John Fitzgerald Kennedy:

We dare not forget today that we are the heirs of that first revolution. Let the word go forth from this time and place, to friend and foe alike, that the torch has been passed to a new generation of Americans -- born in this century, tempered by war, disciplined by a hard and bitter peace, proud of our ancient heritage -- and unwilling to witness or permit the slow undoing of those human rights to which this Nation has always been committed, and to which we are committed today at home and around the world.

Let every nation know, whether it wishes us well or ill, that we shall pay any price, bear any burden, meet any hardship, support any friend, oppose any foe, in order to assure the survival and the success of liberty.

This much we pledge -- and more.

John Forbes Kerry:
We should also intensify the training of Iraqis to manage and guard the polling places that need to be opened. Otherwise, U.S. forces will end up bearing that burden alone.

If the president would move in this direction, if he would bring in more help from other countries to provide resources and to train the Iraqis to provide their own security and to develop a reconstruction plan that brings real benefits to the Iraqi people, and take the steps necessary to hold elections next year, if all of that happened, we could begin to withdraw U.S. forces starting next summer and realistically aim to bring our troops home within the next four years....
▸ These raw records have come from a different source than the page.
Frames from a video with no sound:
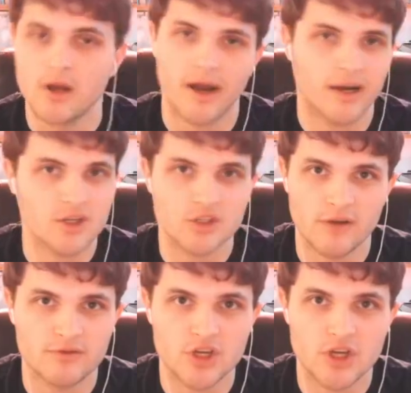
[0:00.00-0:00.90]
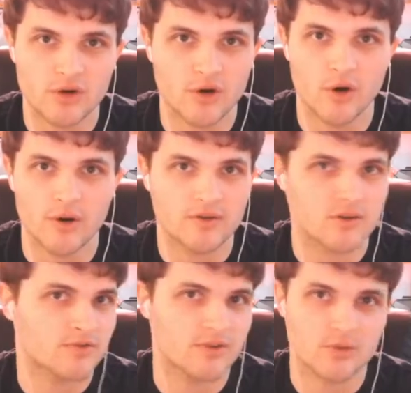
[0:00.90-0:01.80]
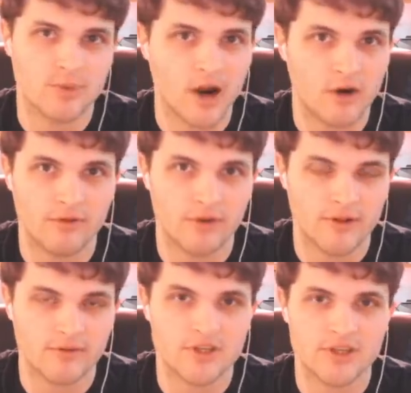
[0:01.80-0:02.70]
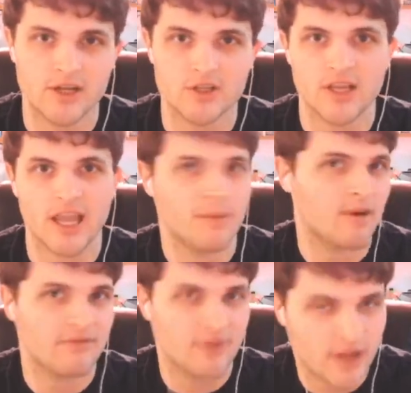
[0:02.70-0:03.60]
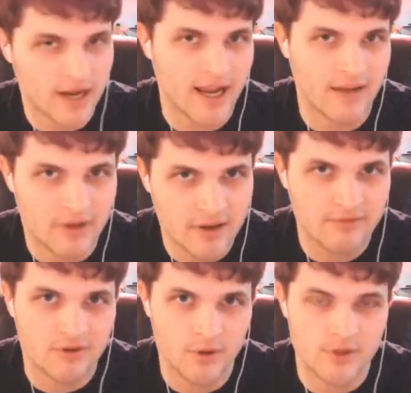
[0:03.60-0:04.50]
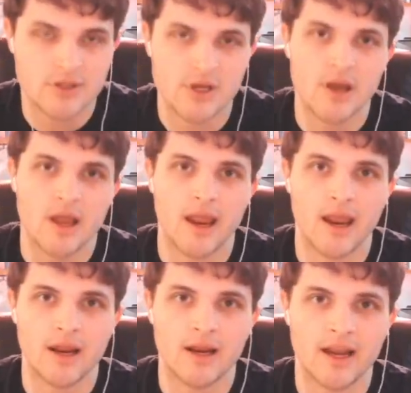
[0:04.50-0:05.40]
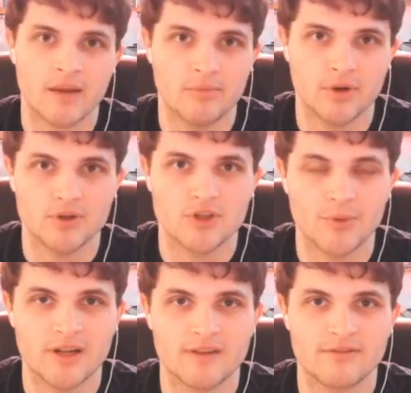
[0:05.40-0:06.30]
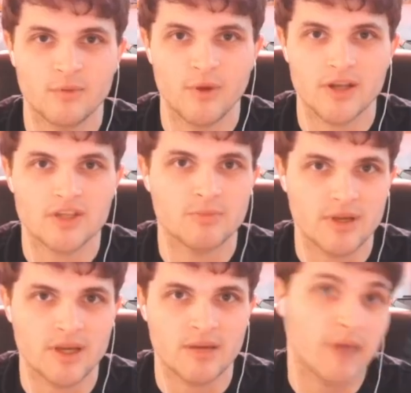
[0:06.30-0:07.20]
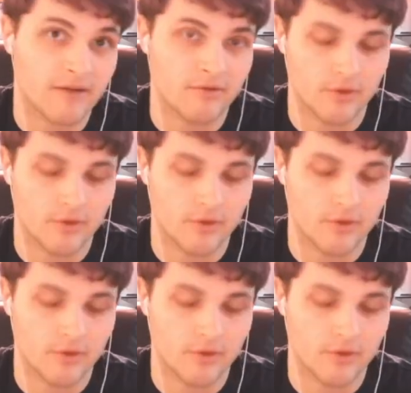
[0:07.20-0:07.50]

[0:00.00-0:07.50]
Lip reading: I just love Jakiro. He just feels powerful at every stage of the game. I feel like I have influence, and I can build so many different ways to be impactful.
The principles that should guide American policy in Iraq now and in the future are clear. We must make Iraq the world's responsibility, because the world has a stake in the outcome and others should have always been bearing the burden.

We shall bear no more price; we shall shirk any burden.

Crossposted at Grim's Hall.


Posted by / September 21, 2004 1:56 AM | Permalink

4 Comments

Pardon me for asking the rhetorical question, but where have the Democrats of John Fitzgerald Kennedy's type gone? The ones who would face down the leader of the World's other major nuclear armed country and make them cry "UNCLE!" The ones who would look tyranny in the eye and not blink? The ones who would dare to dream and place a goal of landing on the moon before a nation, to go it alone, only 60 years after the first powered flight? Maybe he ran around with Marilyn Monroe when he shouldn't have, but despite his bad back, John Kennedy had a spine!

John Kerry has no coconut for his desk, no brother who died in an exploding aircraft enroute a bombing mission of Europe, and no vision, and I suspect, sadly, that he has no real vision of his own, let alone one to try to band the Nation together, if he wins this election.

I just have to live on the faith of Romans 8:28 at this point, for it looks like only God can bail us out of this one!

Kerry should just throw in the towel now and get out of the way as our Soldiers hunt down those killers. Bet he could get CBS filming him throwing it over the White House fence....again. Who would really feel safer if Kerry and "his advisors"(the U.N.)were in charge of our military? This is America, the best damn piece of dirt on the planet. Why? Because we know the price paid for Freedom. It's called Courage. The real JFK knew it and paid the price with his life, not a bandaid on his arm.

You win, or lose, your battle first in your heart. Kennedy won his -- even the Cuban missile crisis -- because he knew he would fight to the knife. Because he knew it, his foemen knew it: and they stood down.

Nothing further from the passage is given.